Universal Shanghai opens second Chinese rental branch
By Murray Pollok08 July 2011
US operated access rental and sales company Shanghai Universal Equipment Co is playing a key role in developing access rental in China.
Established in Shanghai in 2005 by US rental veteran Paul Beal - who managed John Deere's Shanghai rental business before it was sold by Deere - Shanghai Universal is slowly developing the local access market and also in nearby cities, having opened a second location in Nanjing late last year.
Doug Stewart, a US friend of Mr Beal's who has been general manager of the business since August 2009, told International Rental News (IRN) that Shanghai Universal did not have a grand schedule of depot openings; "The idea is to develop the business internally, cultivate local managers and staff."
The new Nanjin location is an example of this, with the depot being managed by an ex-Deere rental employee who lives in the city.
"We definitely have an ambition to have a network of branches wherever people need aerial platforms", said Mr Stewart, with the Tianjin area near Beijing being one particular obvious target. Tianjin is where JLG has established its factory.
"There is plenty of rental opportunity up there and lots of construction, with western companies building facilities", said Mr Stewart, "If we could find the right person it could be [this year]."
Mr Stewart said Shanghai Universal experienced its best years in 2007/8, before the financial crash, but that both sales and rental have come back. He said the sales market - Universal represents JLG and MLE (the US explosion proof platform specialist) - had improved so far in 2011, but that rental demand was flat.
Access rental remains largely undeveloped in China, but Shanghai is its most developed market, with several large players, including Hertz, Kanamoto's local joint venture and Caterpillar dealer Lei Shing Hong.
"There are the larger layers and then half a dozen entrepreneurs in Shanghai", said Mr Stewart, "We compete with all of them. The big players focus on the big projects and the little guys sweep up the small projects. We try to do both."

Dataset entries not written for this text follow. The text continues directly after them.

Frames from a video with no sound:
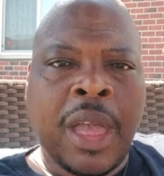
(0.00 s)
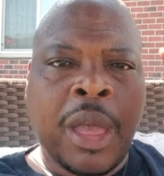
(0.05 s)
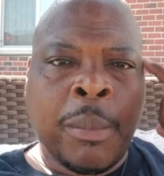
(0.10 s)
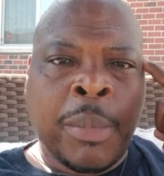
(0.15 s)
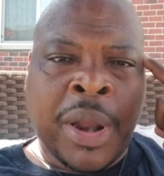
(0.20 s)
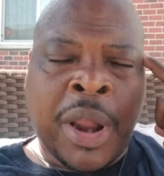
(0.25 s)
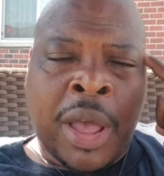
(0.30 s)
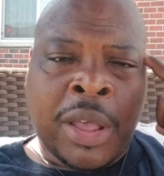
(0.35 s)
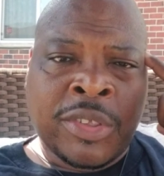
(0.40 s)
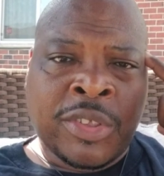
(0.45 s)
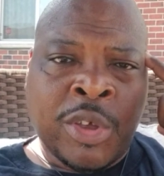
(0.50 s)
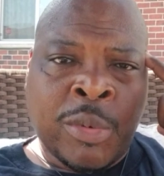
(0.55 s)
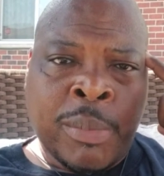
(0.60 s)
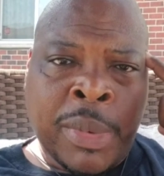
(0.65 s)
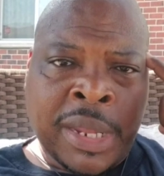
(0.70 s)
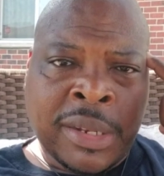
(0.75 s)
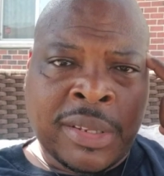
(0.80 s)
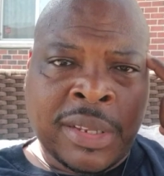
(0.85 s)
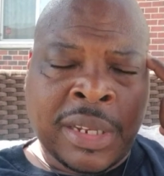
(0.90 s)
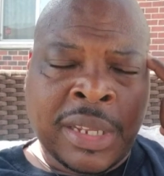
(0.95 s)
but also
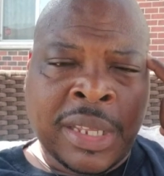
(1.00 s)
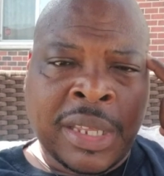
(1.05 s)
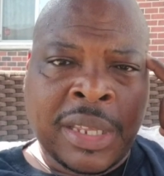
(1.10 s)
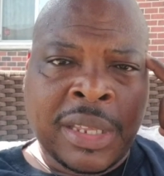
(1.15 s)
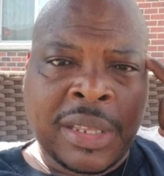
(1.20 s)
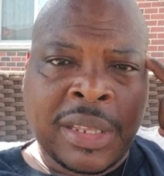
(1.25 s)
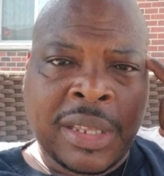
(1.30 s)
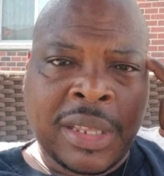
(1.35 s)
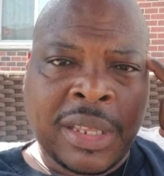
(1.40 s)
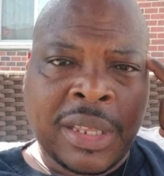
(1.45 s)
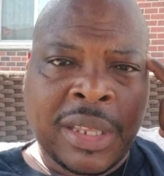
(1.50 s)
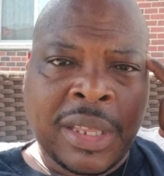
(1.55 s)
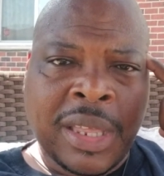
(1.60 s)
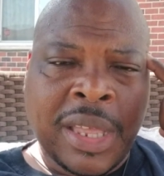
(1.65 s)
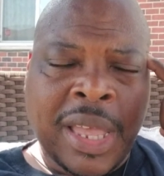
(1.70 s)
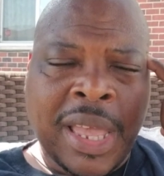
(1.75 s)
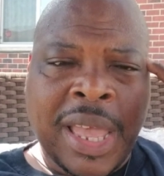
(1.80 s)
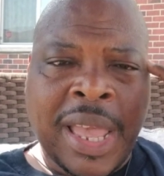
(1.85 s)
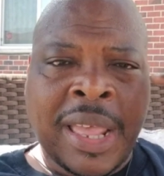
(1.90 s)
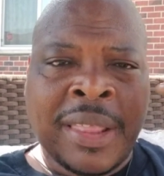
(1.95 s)
mentally,
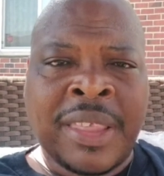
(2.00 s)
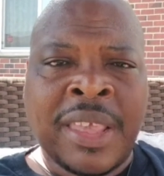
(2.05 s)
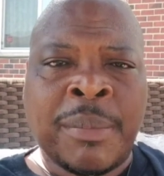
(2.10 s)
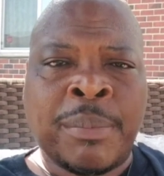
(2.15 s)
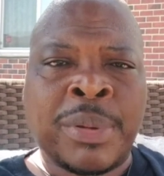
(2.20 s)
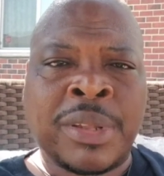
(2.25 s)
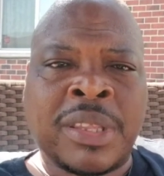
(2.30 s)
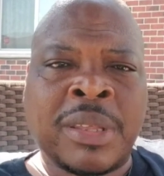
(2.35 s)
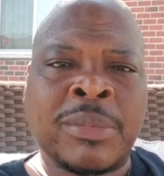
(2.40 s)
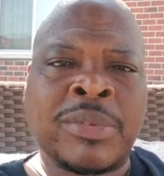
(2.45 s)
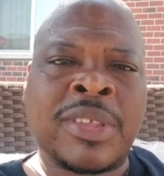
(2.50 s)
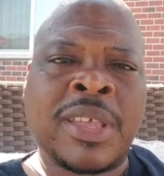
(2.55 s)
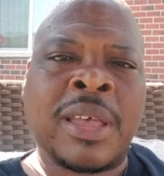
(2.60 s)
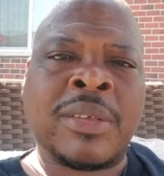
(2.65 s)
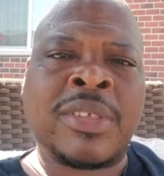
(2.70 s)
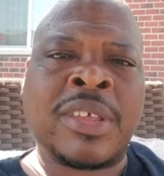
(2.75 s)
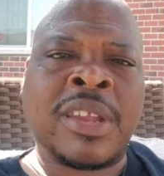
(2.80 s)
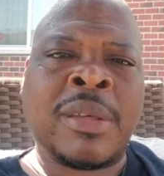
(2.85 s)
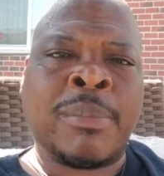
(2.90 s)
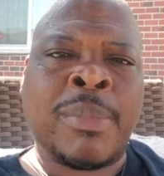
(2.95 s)
and then put
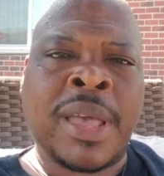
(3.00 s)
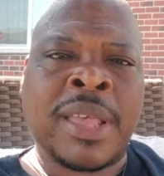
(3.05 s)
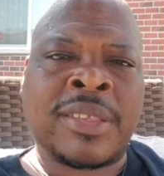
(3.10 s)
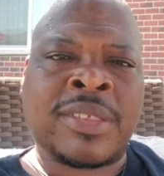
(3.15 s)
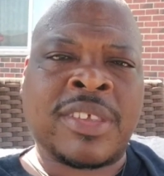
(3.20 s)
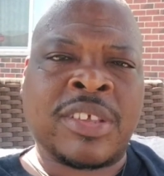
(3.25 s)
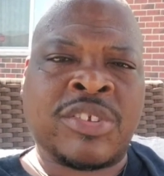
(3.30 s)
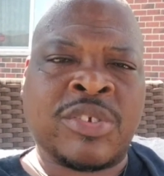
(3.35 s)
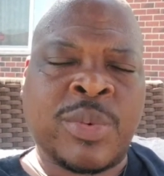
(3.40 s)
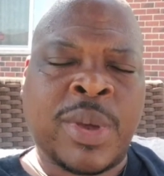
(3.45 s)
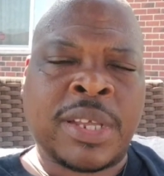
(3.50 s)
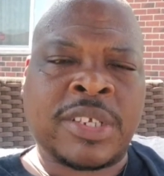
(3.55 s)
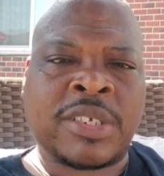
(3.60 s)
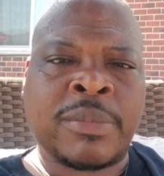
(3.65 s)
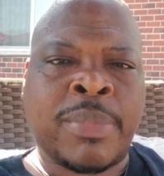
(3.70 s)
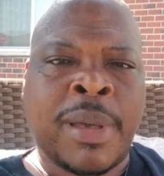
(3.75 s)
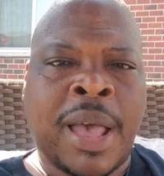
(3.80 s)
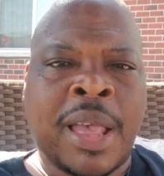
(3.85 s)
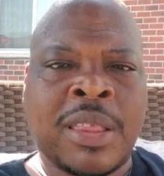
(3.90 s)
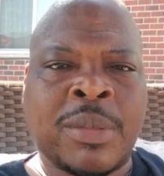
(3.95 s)
themselves in the best
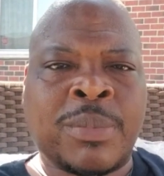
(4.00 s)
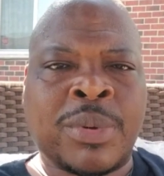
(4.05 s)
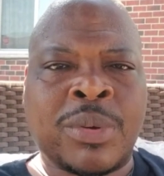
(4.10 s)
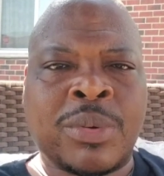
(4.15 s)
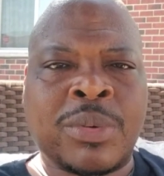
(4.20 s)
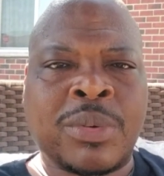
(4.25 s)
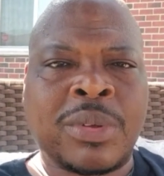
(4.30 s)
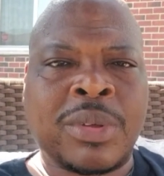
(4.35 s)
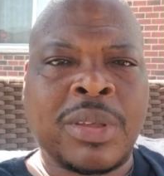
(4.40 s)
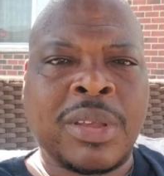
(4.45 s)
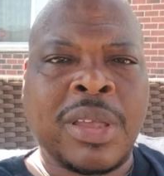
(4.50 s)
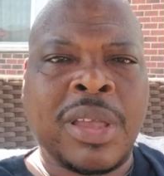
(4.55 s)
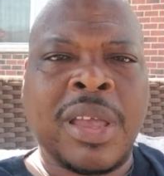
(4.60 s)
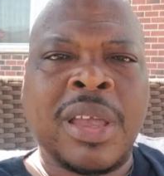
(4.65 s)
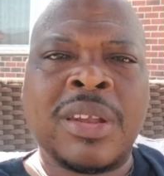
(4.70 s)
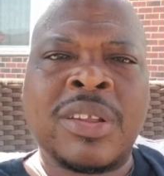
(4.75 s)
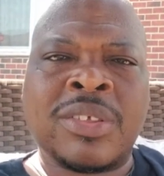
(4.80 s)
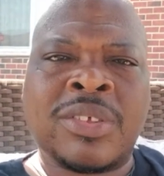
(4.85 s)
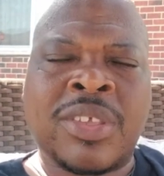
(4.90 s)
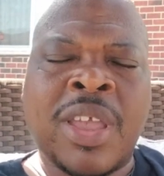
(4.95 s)
situation possible
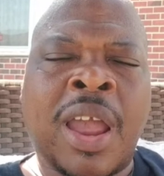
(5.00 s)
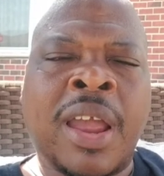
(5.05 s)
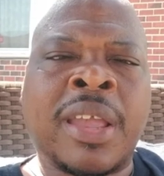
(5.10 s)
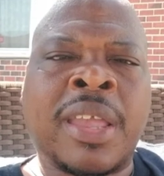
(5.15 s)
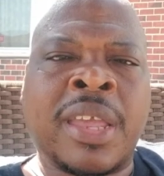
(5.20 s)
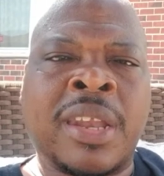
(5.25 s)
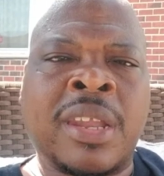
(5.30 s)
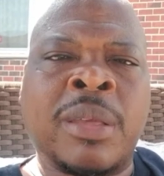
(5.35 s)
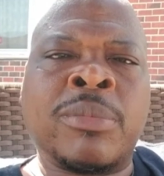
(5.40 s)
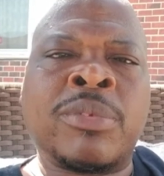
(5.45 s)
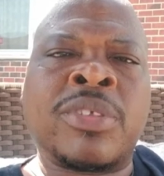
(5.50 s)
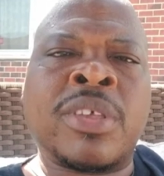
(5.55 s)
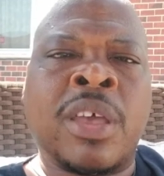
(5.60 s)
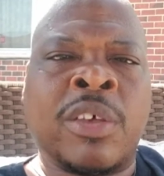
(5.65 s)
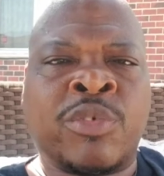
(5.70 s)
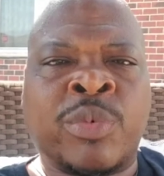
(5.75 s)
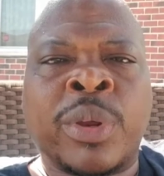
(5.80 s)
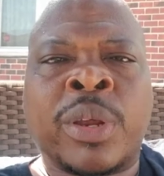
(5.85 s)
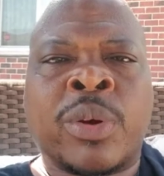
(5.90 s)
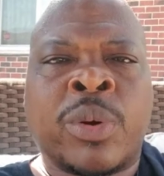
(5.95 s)
to start getting
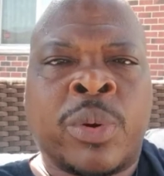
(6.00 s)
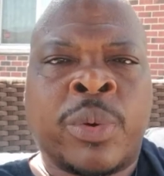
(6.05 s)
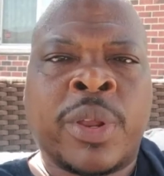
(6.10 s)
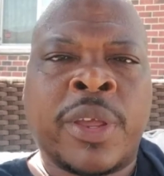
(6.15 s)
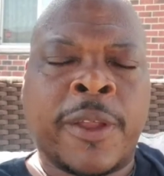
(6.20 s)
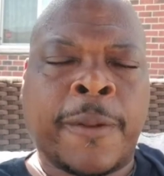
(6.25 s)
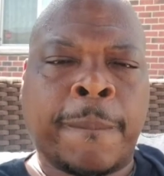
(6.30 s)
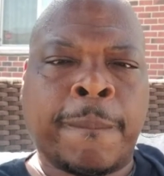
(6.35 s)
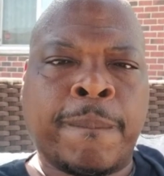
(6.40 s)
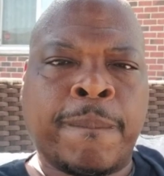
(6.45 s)
themselves recruited.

The company has a fleet of around 50 booms and scissors but hopes to double that by the end of this year. It started with used Genie and Snorkel machines, and some Haulotte models, but the focus is now on JLG, whom it represents.
Universal has not yet invested in Chinese machines from local suppliers; "There will be no change until we see the quality gap close", said Mr Stewart.
Its customer base spans construction, shipyards, aviation (for aircraft manufacture and maintenance), local government contracts and major events such as last year's Shanghai Expo and the bauma China showground.
Mr Stewart is not anticipating any rapid shift in China's approach to health and safety. "I've heard that there has been some efforts to address the safety aspects of scaffolding. If there are new rules, that could have a big impact, but we're not counting on it. I would guess changes will be slow and steady rather than spectacular."
On whether China's spectacular economic growth is sustainable, Mr Stewart is relaxed; "For a company of our size, even if there are hard times in China there is such an opportunity for even normal growth in platform usage....This is a giant untapped market, and there is tons of room for everyone."